📜  门| GATE CS 2011 |问题23(1)

📅  最后修改于: 2023-12-03 15:42:11.524000             🧑  作者: Mango

GATE CS 2011 Question 23

This question deals with finding the closest pair of points in a given set of points in two dimensions.

Problem Statement

Given a set of n points in a plane, we wish to find a pair of points with the smallest Euclidean distance between them. Write a divide-and-conquer algorithm to find the closest pair of points among a set of n points.

Solution

We can solve this problem using a divide-and-conquer algorithm as follows:

  1. Divide the set of n points into two equal-sized subsets by a vertical line at x=X.
  2. Solve the problem recursively in the left and right subsets. This gives us the left-closest-pair distance dL and the right-closest-pair distance dR.
  3. Let d be the minimum of dL and dR.
  4. Determine the minimum distance dstrip in the strip that contains points from both left and right subsets.
  5. Return the minimum of d and dstrip as the closest-pair distance.

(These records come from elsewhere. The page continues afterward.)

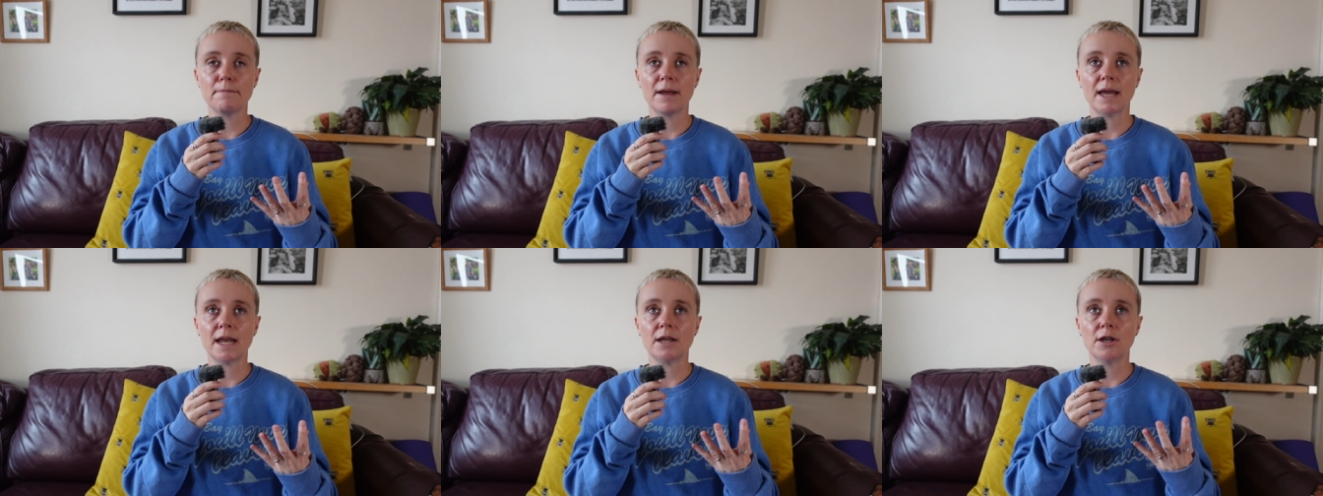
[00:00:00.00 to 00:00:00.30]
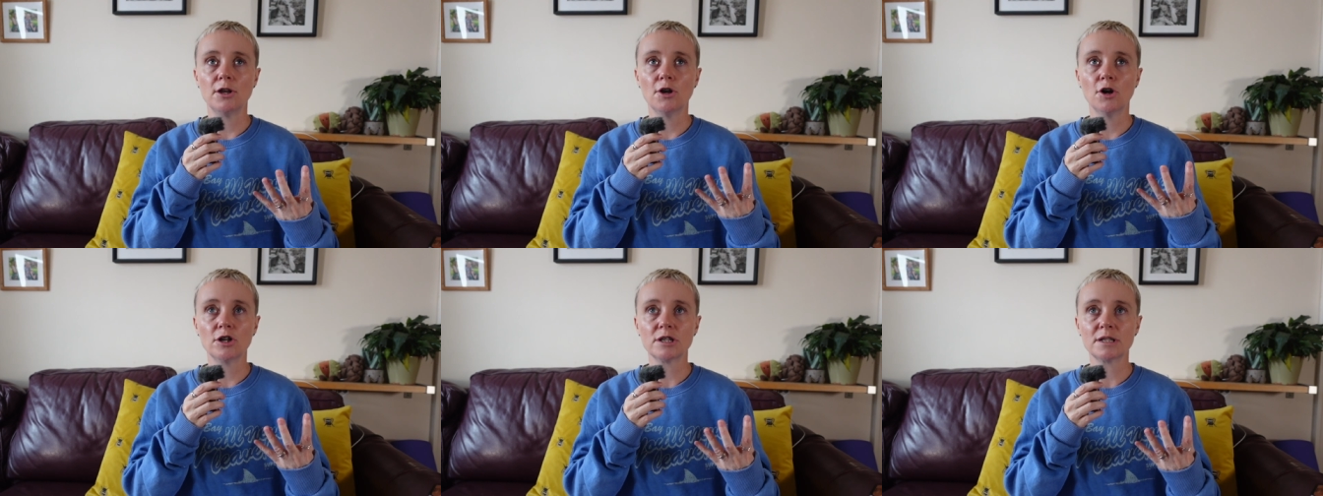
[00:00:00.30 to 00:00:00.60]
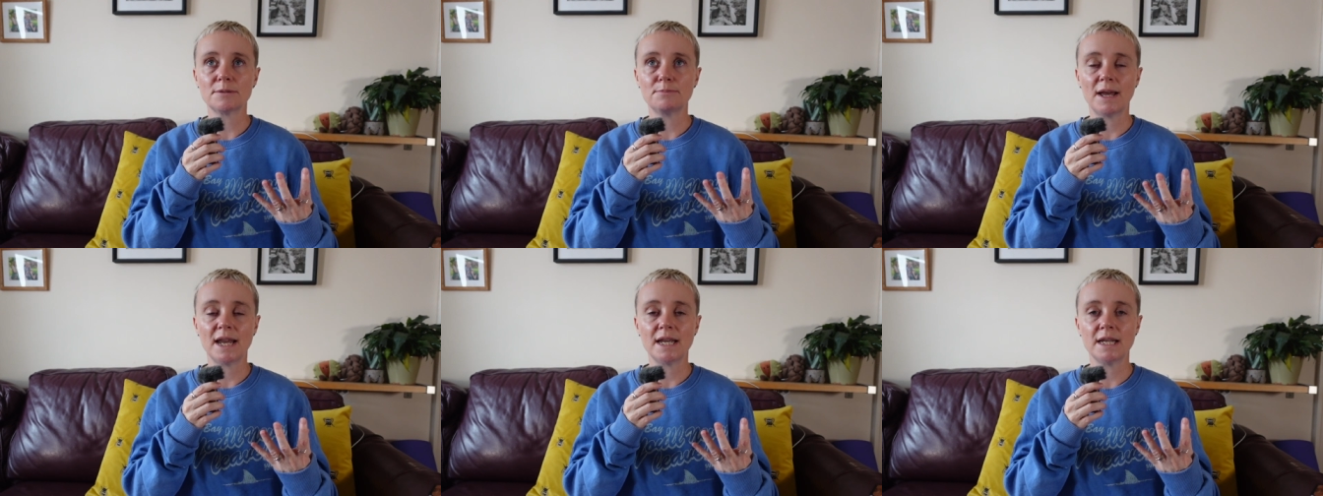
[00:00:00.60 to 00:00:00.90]
meant not
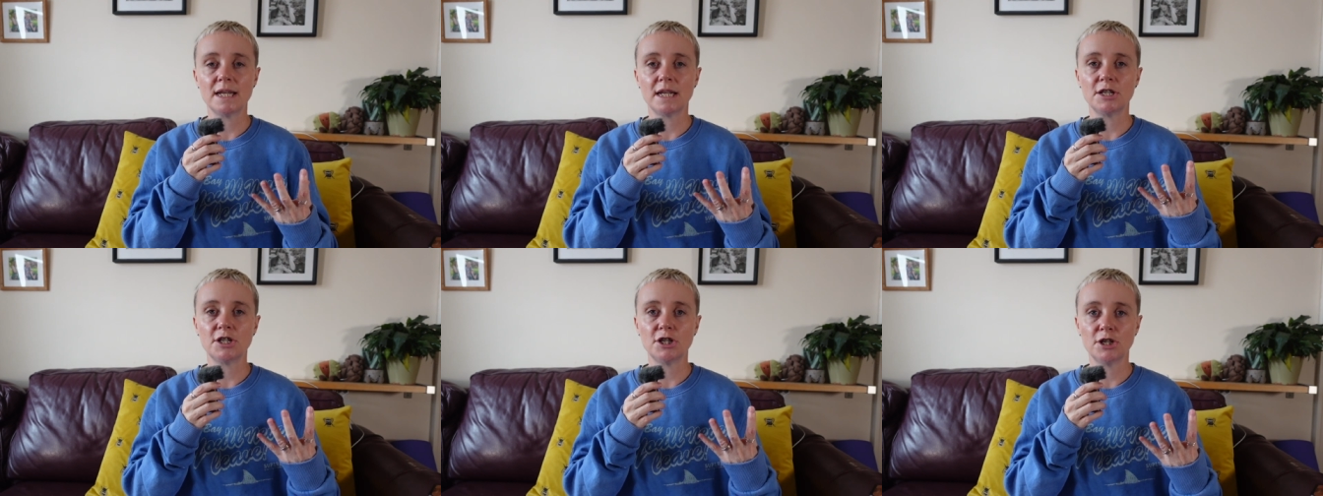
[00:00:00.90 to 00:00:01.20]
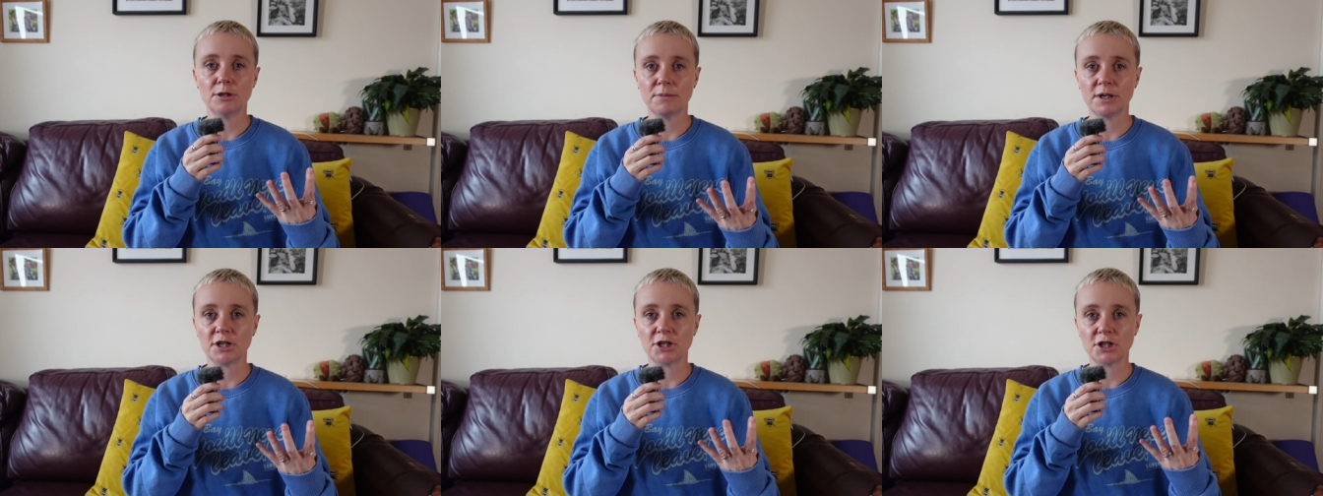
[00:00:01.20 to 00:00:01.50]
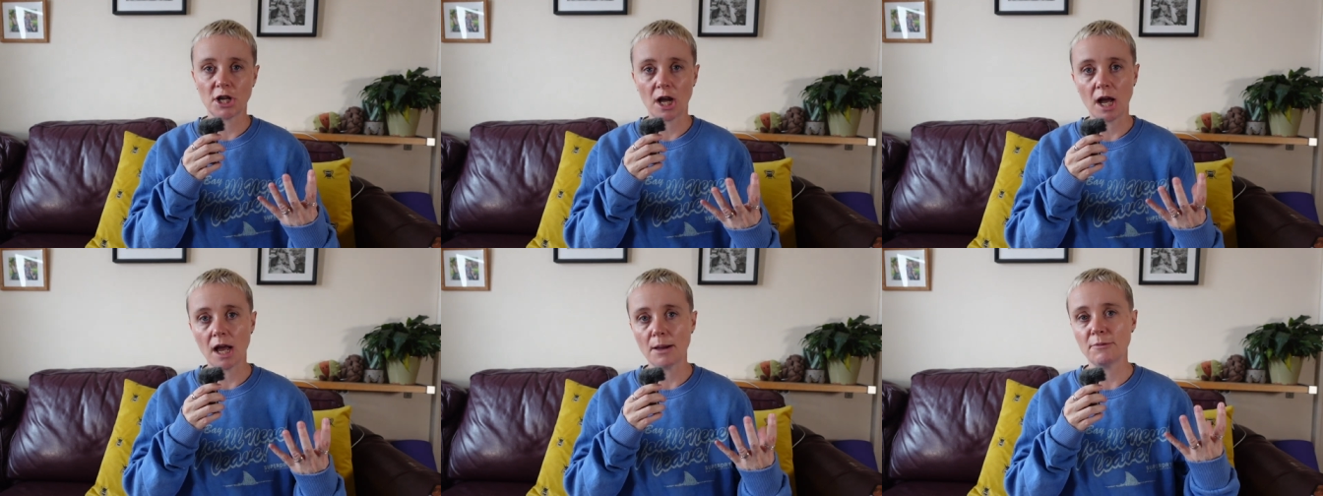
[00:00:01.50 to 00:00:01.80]
spending too much
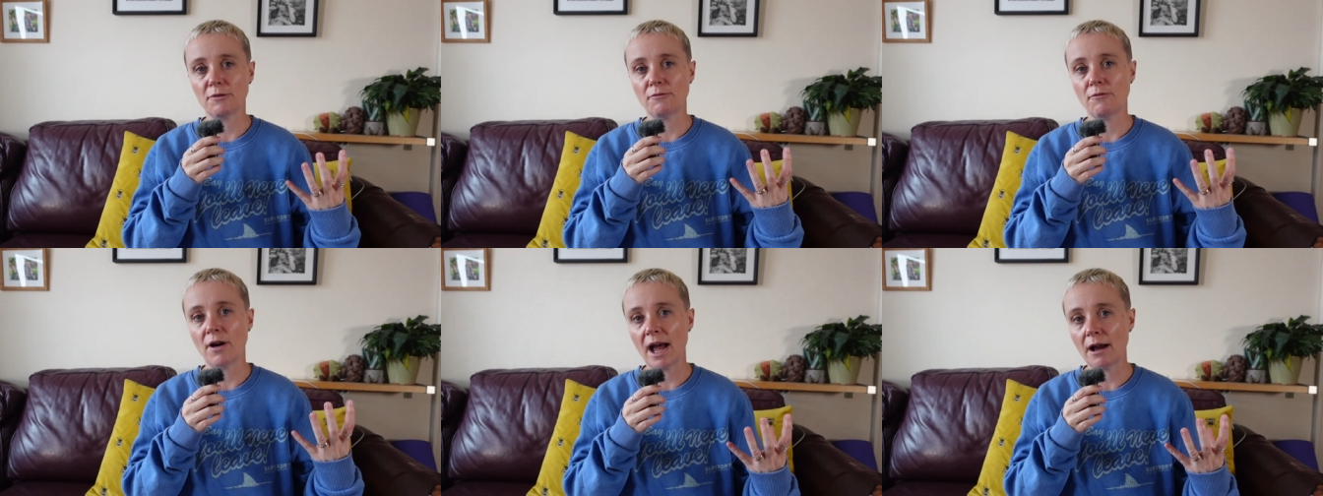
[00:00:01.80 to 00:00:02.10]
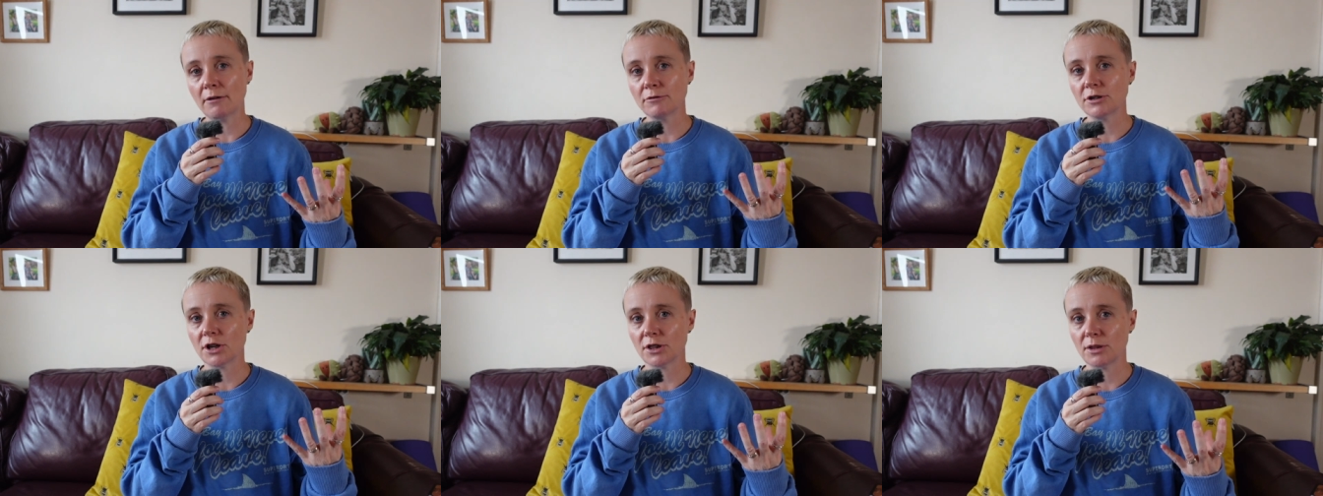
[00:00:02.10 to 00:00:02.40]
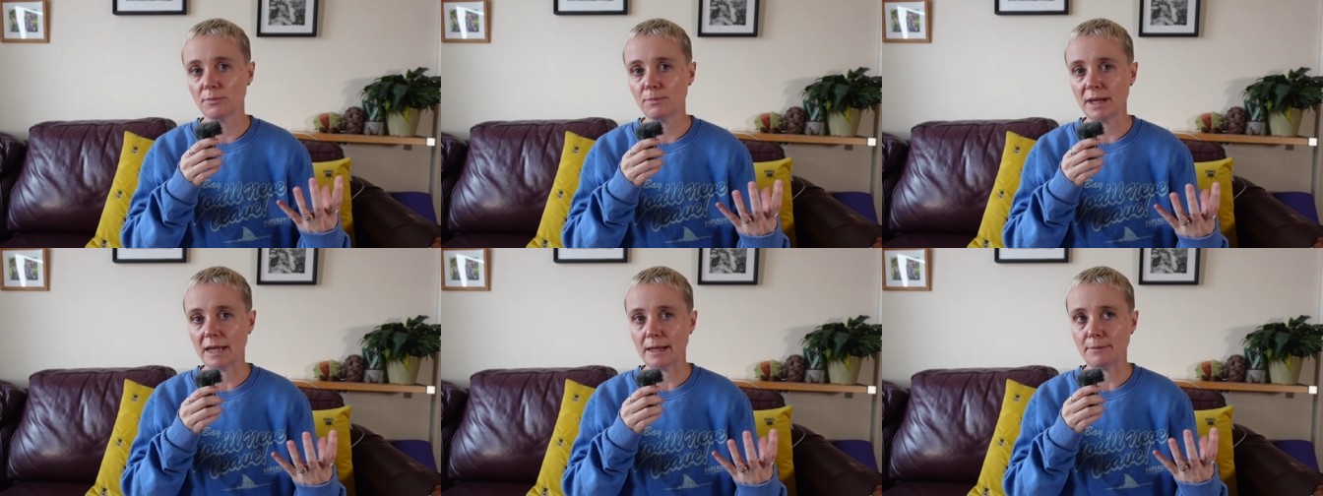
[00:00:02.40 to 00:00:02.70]
time around
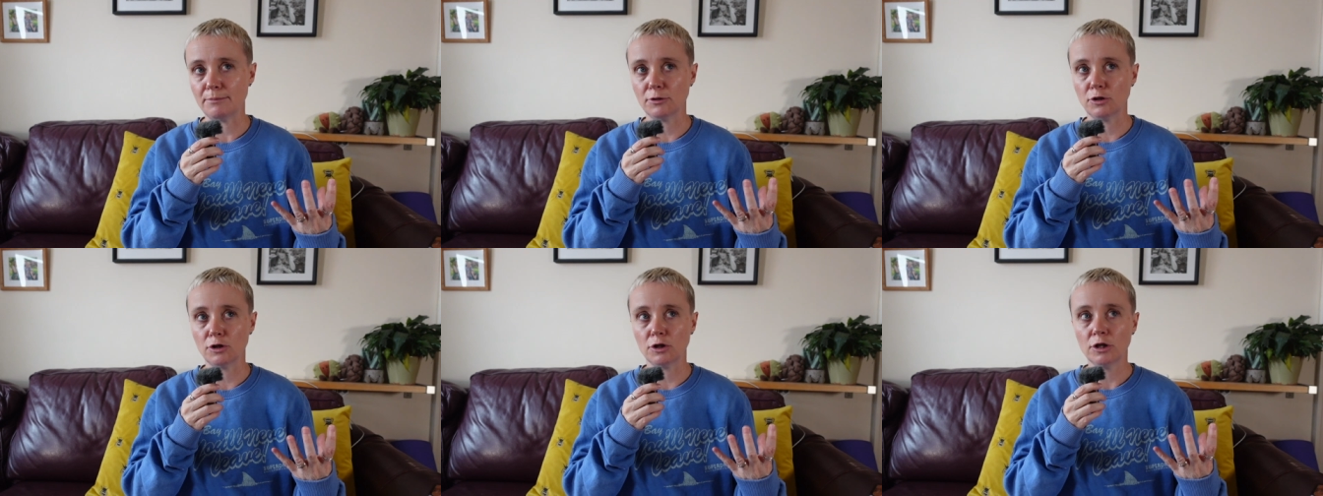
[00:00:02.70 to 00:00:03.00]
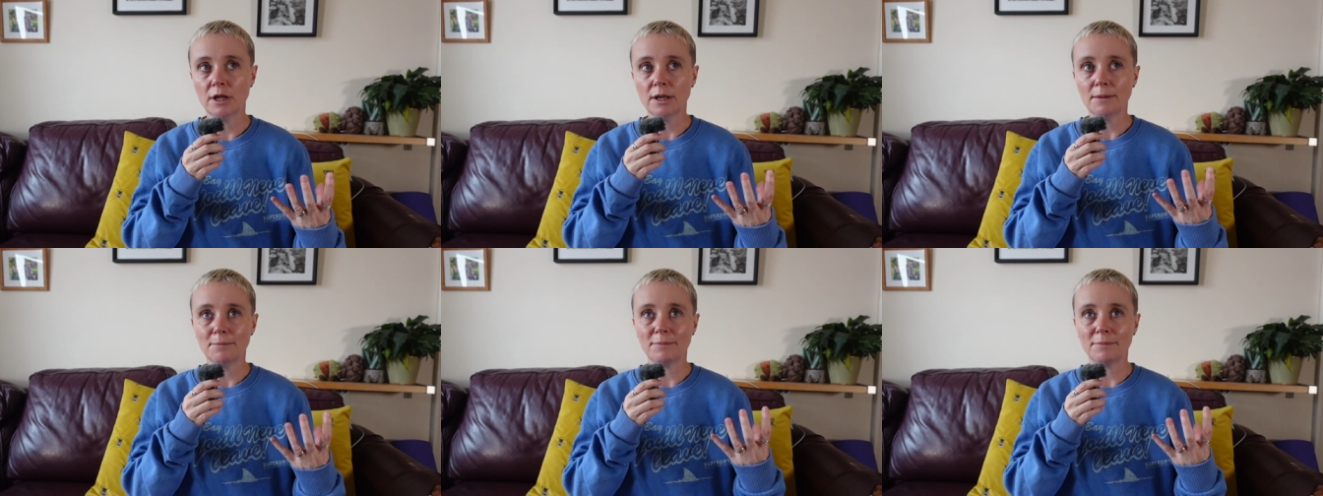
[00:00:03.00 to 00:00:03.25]
other people,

The algorithm can be implemented using the following pseudocode:

closestPair(P)
  if n <= 3:
    return bruteForceClosestPair(P)
  
  mid = n / 2
  
  left = P[:mid]
  right = P[mid:]
  
  dL = closestPair(left)
  dR = closestPair(right)
  
  d = min(dL, dR)
  
  strip = []
  for point in P:
    if abs(point.x - mid.x) < d:
      strip.append(point)
  
  dstrip = stripClosestPair(strip, d)
  
  return min(d, dstrip)

The bruteForceClosestPair(P) function returns the closest-pair distance for a set of points using a brute-force algorithm. The stripClosestPair(strip, d) function returns the closest-pair distance for the points in the strip that are closer than d to the dividing line.

The time complexity of the algorithm is O(nlogn) due to the recursive divide-and-conquer approach. The space complexity is O(n) due to the creation of the left, right, and strip arrays.

Conclusion

In this question, we have discussed an algorithm to find the closest pair of points in a given set of points in two dimensions using a divide-and-conquer approach. The time complexity of the algorithm is O(nlogn) and the space complexity is O(n). This algorithm can be useful for applications such as computer vision and robotics that involve finding the closest pairs of points in a two-dimensional space.